Which lines have the string "second"? Copy all of them from the entries below.

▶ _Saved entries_
BEGIN

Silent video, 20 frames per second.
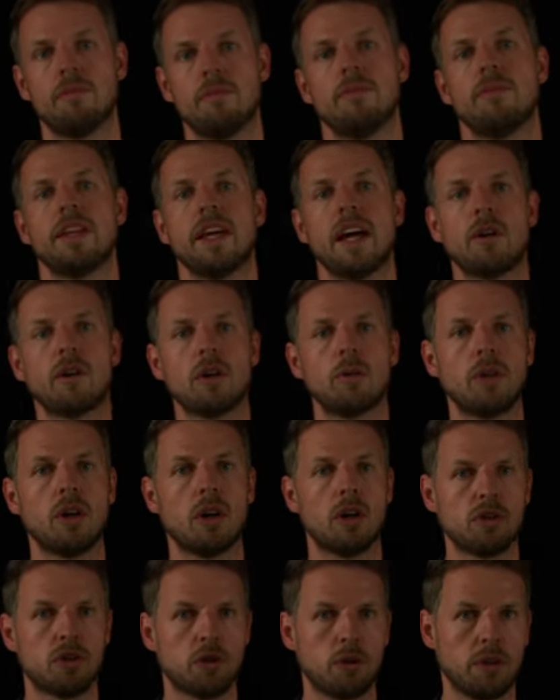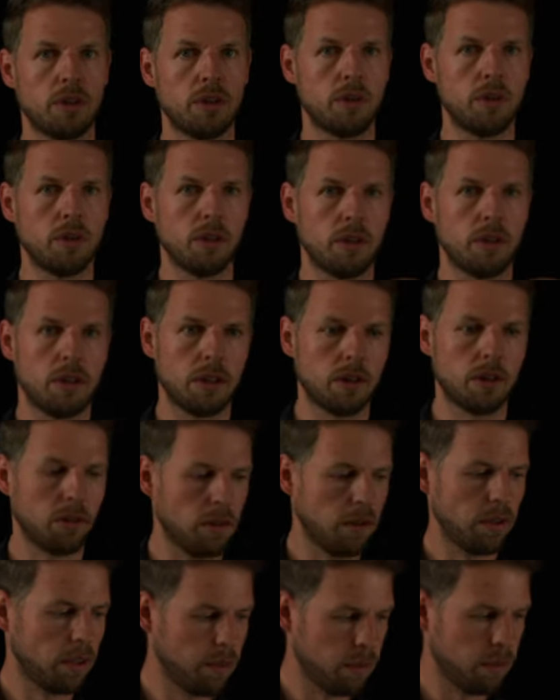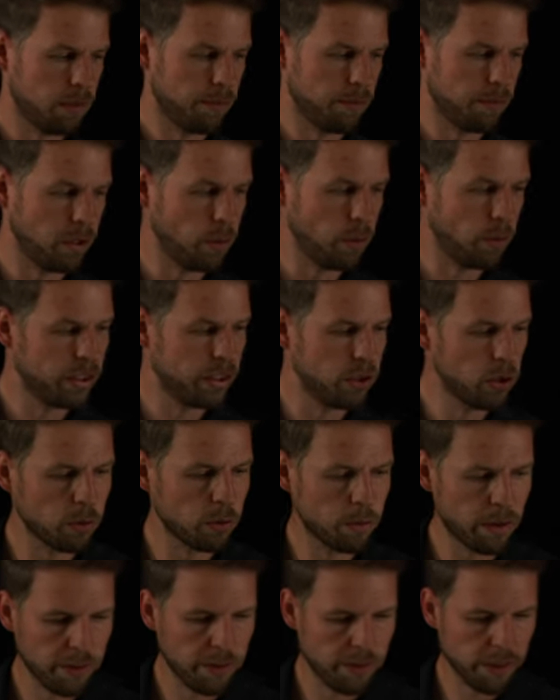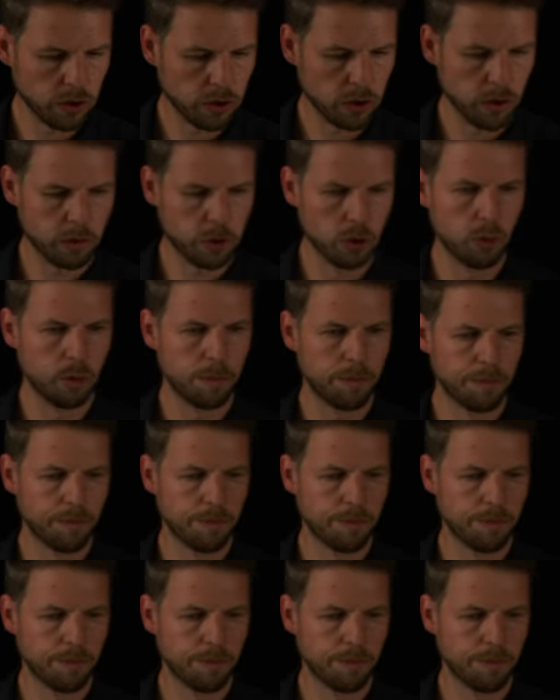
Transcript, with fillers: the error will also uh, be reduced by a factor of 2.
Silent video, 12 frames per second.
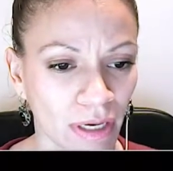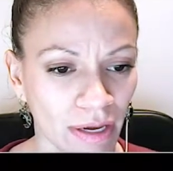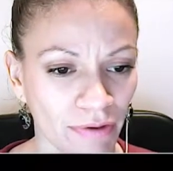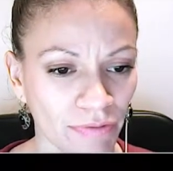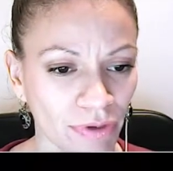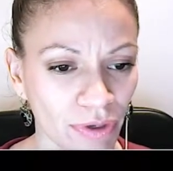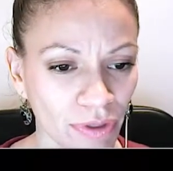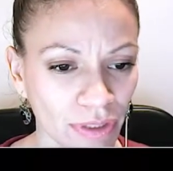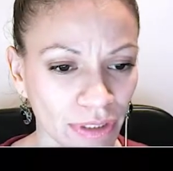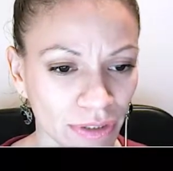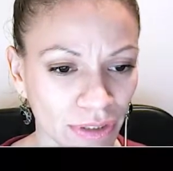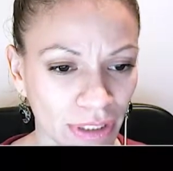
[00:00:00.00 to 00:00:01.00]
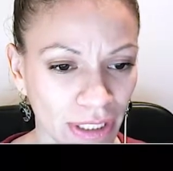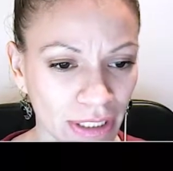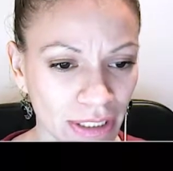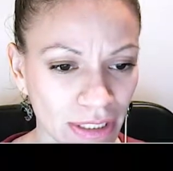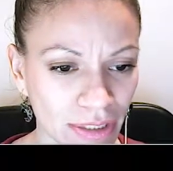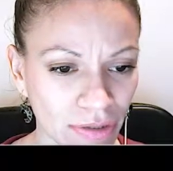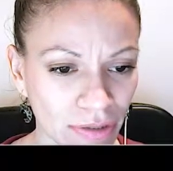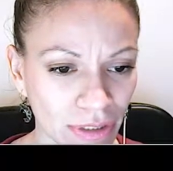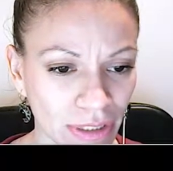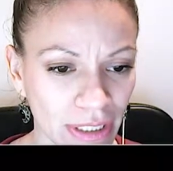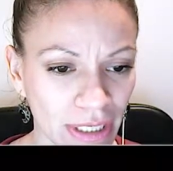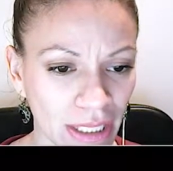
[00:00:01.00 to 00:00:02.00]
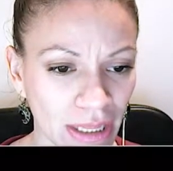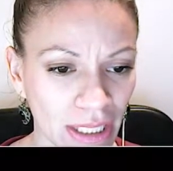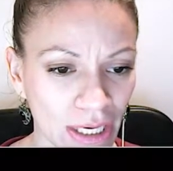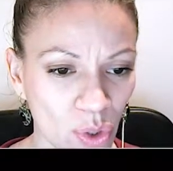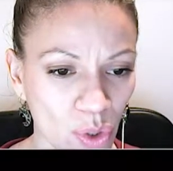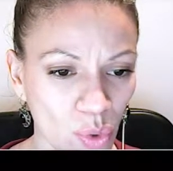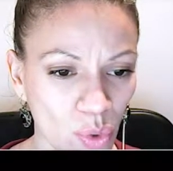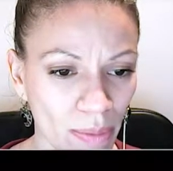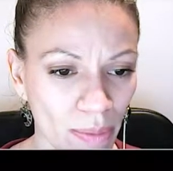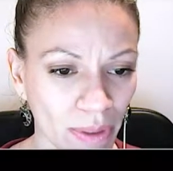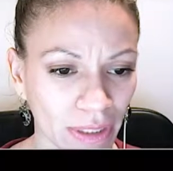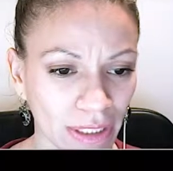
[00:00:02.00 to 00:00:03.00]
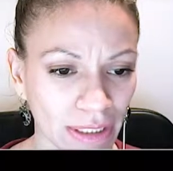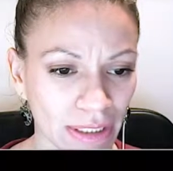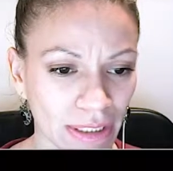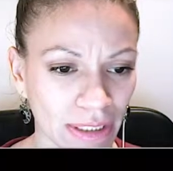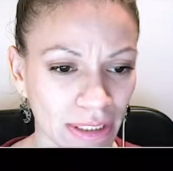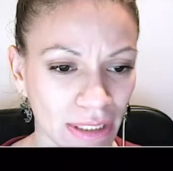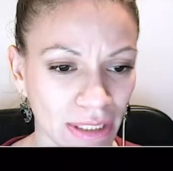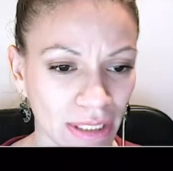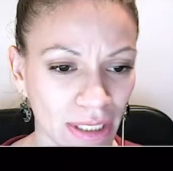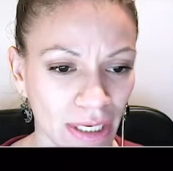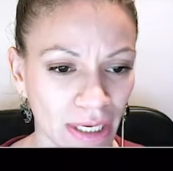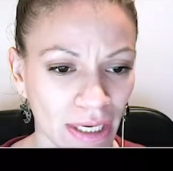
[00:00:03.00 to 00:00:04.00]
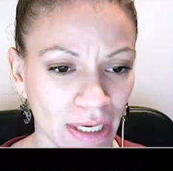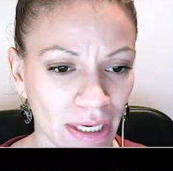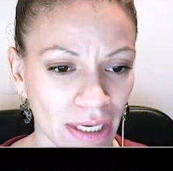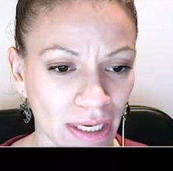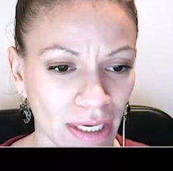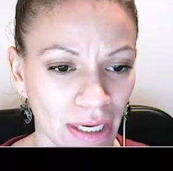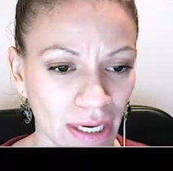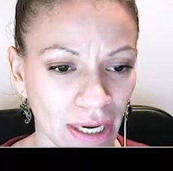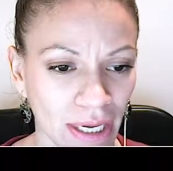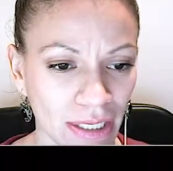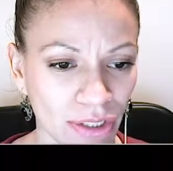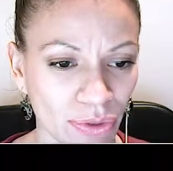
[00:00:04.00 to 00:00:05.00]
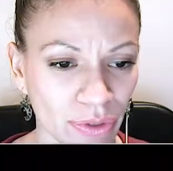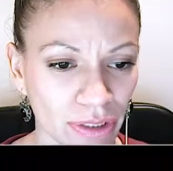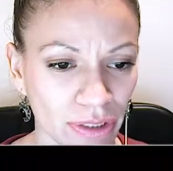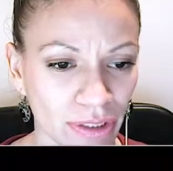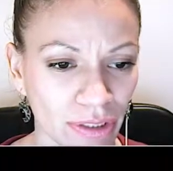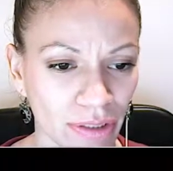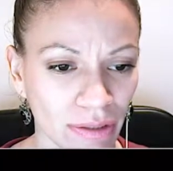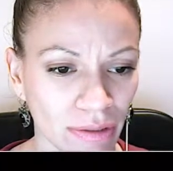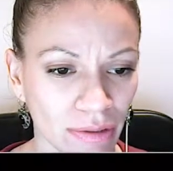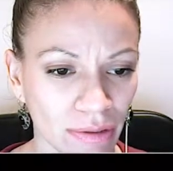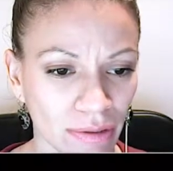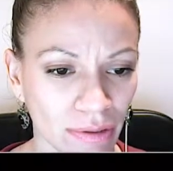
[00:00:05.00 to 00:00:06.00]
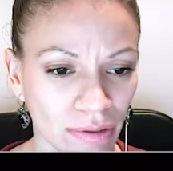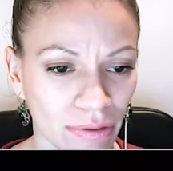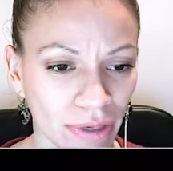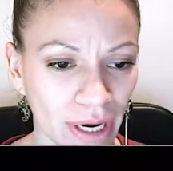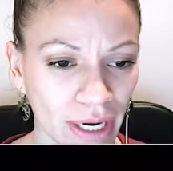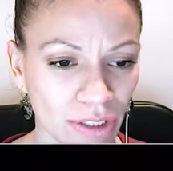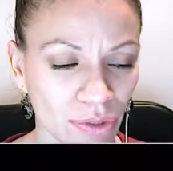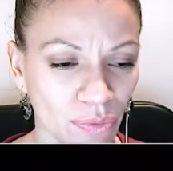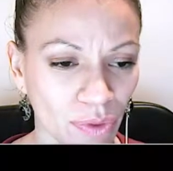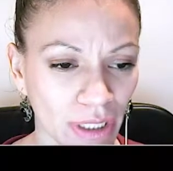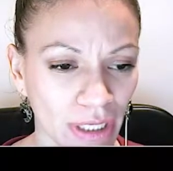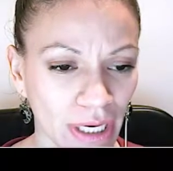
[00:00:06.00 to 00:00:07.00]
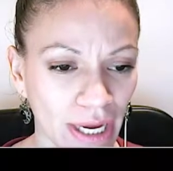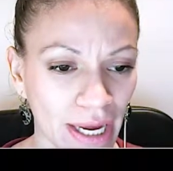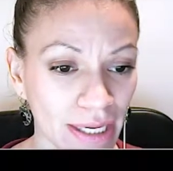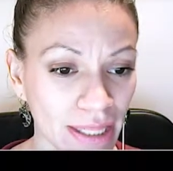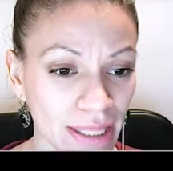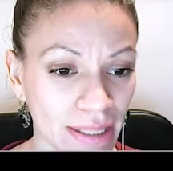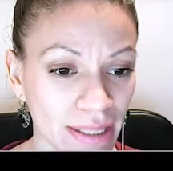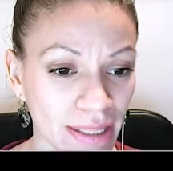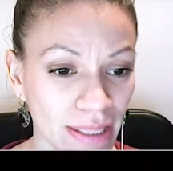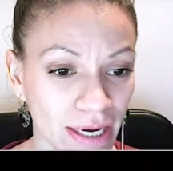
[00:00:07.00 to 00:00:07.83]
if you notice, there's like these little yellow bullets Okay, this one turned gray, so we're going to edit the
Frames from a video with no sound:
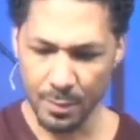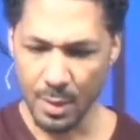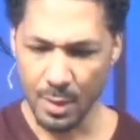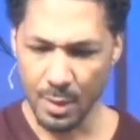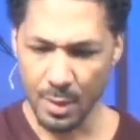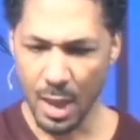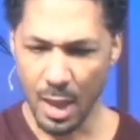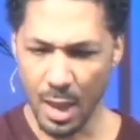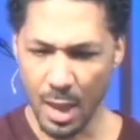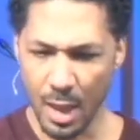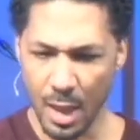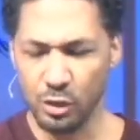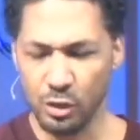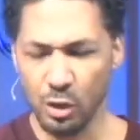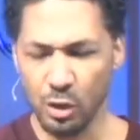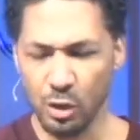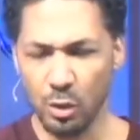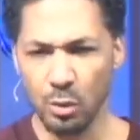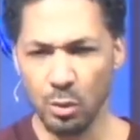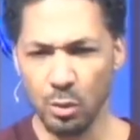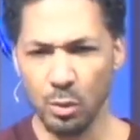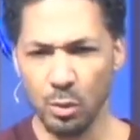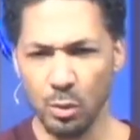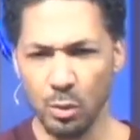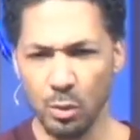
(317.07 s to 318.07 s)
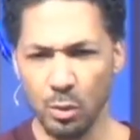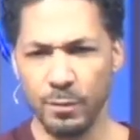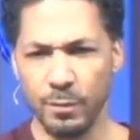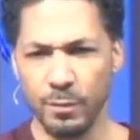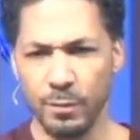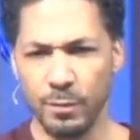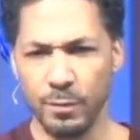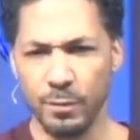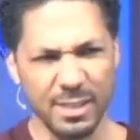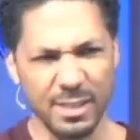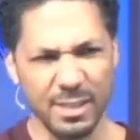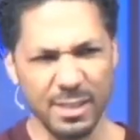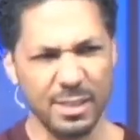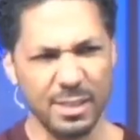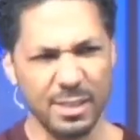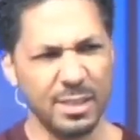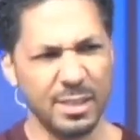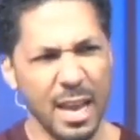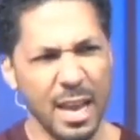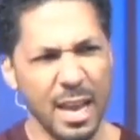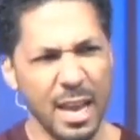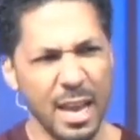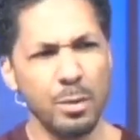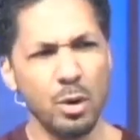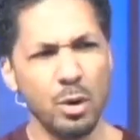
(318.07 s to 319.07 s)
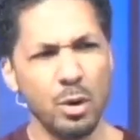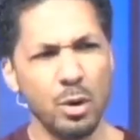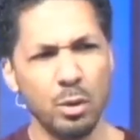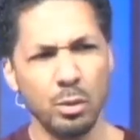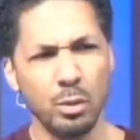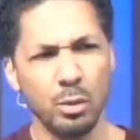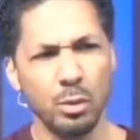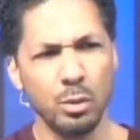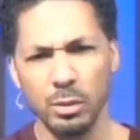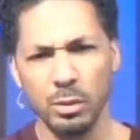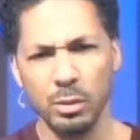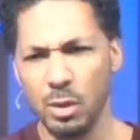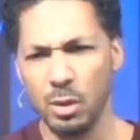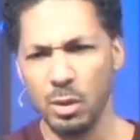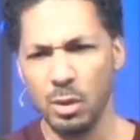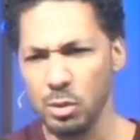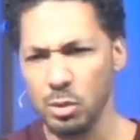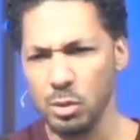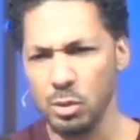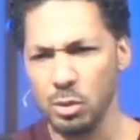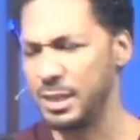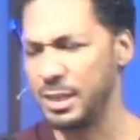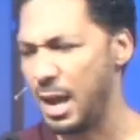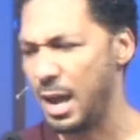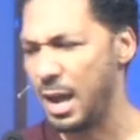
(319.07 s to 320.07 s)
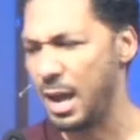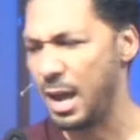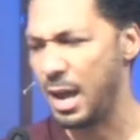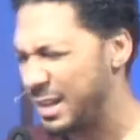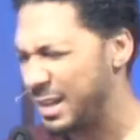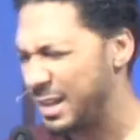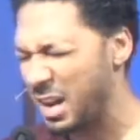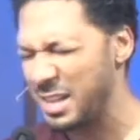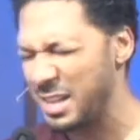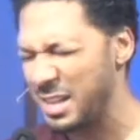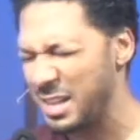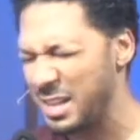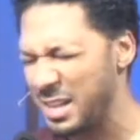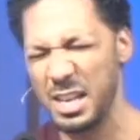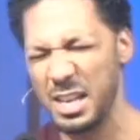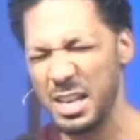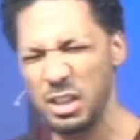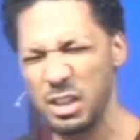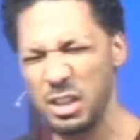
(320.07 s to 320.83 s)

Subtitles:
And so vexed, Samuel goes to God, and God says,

END

▶ _Your solution_
Silent video, 20 frames per second.
Silent video, 12 frames per second.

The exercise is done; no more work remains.